Exercise data section start
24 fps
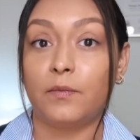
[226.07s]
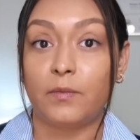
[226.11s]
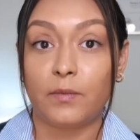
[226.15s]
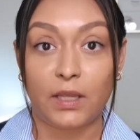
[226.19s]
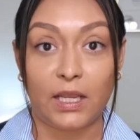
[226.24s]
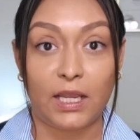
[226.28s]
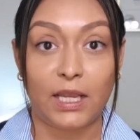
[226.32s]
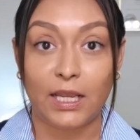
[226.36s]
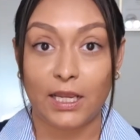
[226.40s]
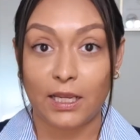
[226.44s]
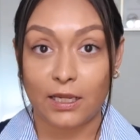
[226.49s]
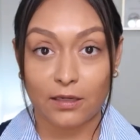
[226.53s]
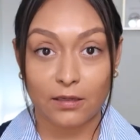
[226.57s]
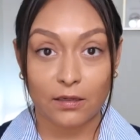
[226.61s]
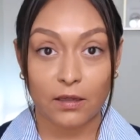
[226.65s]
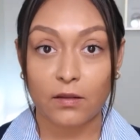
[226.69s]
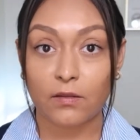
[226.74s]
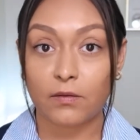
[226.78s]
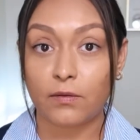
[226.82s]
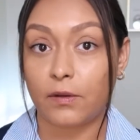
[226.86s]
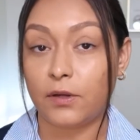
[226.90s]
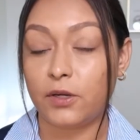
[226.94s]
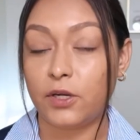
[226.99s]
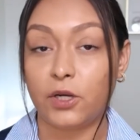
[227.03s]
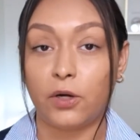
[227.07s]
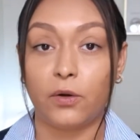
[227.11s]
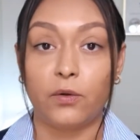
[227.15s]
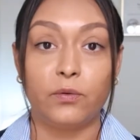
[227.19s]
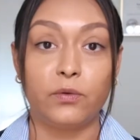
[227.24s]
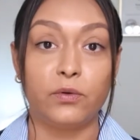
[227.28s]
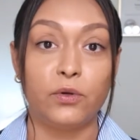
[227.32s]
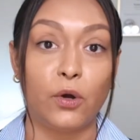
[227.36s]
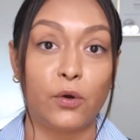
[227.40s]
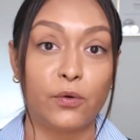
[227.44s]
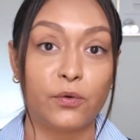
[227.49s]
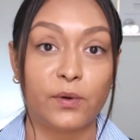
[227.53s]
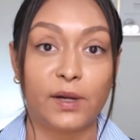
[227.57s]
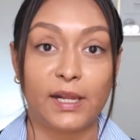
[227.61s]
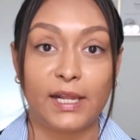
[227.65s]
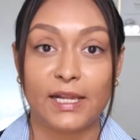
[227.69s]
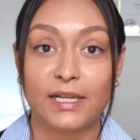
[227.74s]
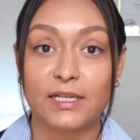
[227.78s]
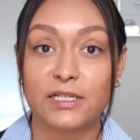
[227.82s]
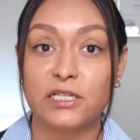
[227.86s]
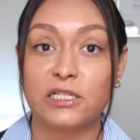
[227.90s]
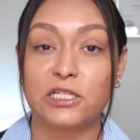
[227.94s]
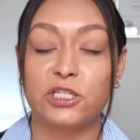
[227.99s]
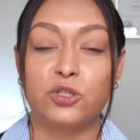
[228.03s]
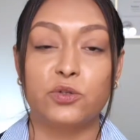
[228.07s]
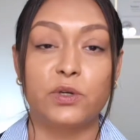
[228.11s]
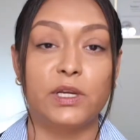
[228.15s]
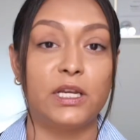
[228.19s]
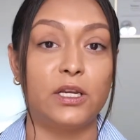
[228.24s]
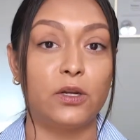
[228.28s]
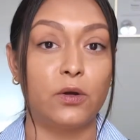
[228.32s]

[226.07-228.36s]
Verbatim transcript: in you know notary industry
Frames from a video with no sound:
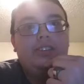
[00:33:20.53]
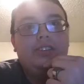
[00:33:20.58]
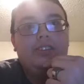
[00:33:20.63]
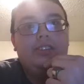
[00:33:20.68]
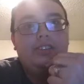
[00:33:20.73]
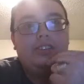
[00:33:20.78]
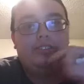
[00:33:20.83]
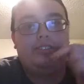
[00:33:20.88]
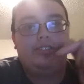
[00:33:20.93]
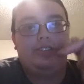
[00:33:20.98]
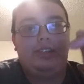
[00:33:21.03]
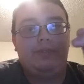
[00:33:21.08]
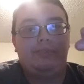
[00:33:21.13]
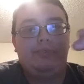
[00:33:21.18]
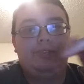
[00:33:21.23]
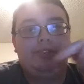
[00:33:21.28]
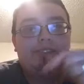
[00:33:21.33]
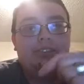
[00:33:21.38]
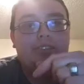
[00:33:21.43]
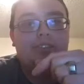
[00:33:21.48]
their
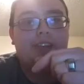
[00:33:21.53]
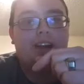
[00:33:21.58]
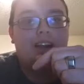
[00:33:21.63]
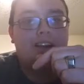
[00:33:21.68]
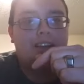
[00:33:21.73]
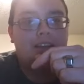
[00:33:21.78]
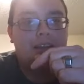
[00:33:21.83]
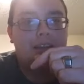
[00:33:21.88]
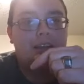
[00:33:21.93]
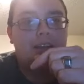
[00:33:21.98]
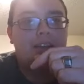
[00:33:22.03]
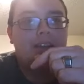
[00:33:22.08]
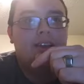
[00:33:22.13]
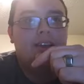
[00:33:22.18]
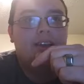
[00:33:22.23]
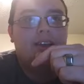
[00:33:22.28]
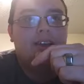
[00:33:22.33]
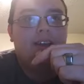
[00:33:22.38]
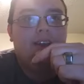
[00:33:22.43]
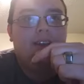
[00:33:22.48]
symbol is a donkey.
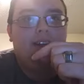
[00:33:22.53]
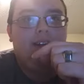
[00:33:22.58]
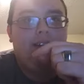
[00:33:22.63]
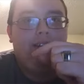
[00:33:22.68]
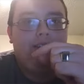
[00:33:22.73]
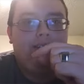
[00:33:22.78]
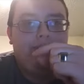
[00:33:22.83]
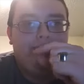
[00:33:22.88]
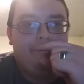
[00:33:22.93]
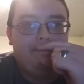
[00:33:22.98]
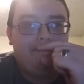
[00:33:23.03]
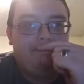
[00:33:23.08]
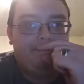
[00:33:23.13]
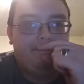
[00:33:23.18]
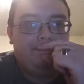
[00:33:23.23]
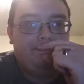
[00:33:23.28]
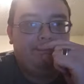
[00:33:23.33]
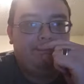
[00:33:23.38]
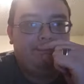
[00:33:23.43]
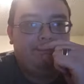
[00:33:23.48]

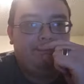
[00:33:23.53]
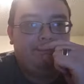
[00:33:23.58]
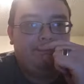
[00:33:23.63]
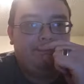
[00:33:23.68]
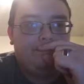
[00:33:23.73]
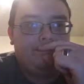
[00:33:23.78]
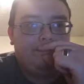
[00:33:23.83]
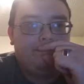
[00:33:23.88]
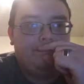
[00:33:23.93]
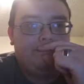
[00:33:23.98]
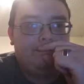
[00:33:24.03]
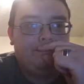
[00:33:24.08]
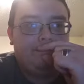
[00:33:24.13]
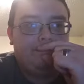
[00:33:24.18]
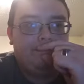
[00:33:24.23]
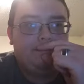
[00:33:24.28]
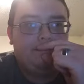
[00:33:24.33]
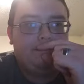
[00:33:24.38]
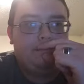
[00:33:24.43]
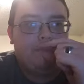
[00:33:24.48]

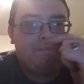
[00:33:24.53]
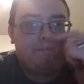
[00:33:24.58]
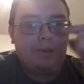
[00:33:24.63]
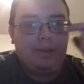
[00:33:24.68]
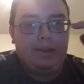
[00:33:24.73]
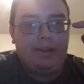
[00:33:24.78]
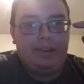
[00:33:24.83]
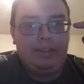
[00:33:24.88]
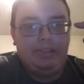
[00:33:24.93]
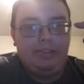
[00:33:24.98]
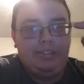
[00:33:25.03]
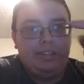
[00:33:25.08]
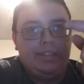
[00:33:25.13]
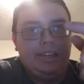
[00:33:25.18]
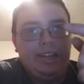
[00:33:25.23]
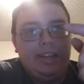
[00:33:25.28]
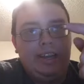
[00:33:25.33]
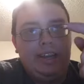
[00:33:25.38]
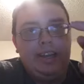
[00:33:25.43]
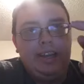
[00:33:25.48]
But you
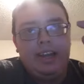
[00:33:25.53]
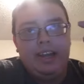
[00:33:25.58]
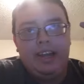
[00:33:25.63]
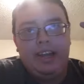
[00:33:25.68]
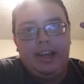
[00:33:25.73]
see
Exercise data section end
## Brief
Output should consist of the lines above from the one with "[00:33:22.03]" down to the one with "[00:33:24.53]", exact and without pictures.

## Task result
[00:33:22.03]
[00:33:22.08]
[00:33:22.13]
[00:33:22.18]
[00:33:22.23]
[00:33:22.28]
[00:33:22.33]
[00:33:22.38]
[00:33:22.43]
[00:33:22.48]
symbol is a donkey.
[00:33:22.53]
[00:33:22.58]
[00:33:22.63]
[00:33:22.68]
[00:33:22.73]
[00:33:22.78]
[00:33:22.83]
[00:33:22.88]
[00:33:22.93]
[00:33:22.98]
[00:33:23.03]
[00:33:23.08]
[00:33:23.13]
[00:33:23.18]
[00:33:23.23]
[00:33:23.28]
[00:33:23.33]
[00:33:23.38]
[00:33:23.43]
[00:33:23.48]

[00:33:23.53]
[00:33:23.58]
[00:33:23.63]
[00:33:23.68]
[00:33:23.73]
[00:33:23.78]
[00:33:23.83]
[00:33:23.88]
[00:33:23.93]
[00:33:23.98]
[00:33:24.03]
[00:33:24.08]
[00:33:24.13]
[00:33:24.18]
[00:33:24.23]
[00:33:24.28]
[00:33:24.33]
[00:33:24.38]
[00:33:24.43]
[00:33:24.48]

[00:33:24.53]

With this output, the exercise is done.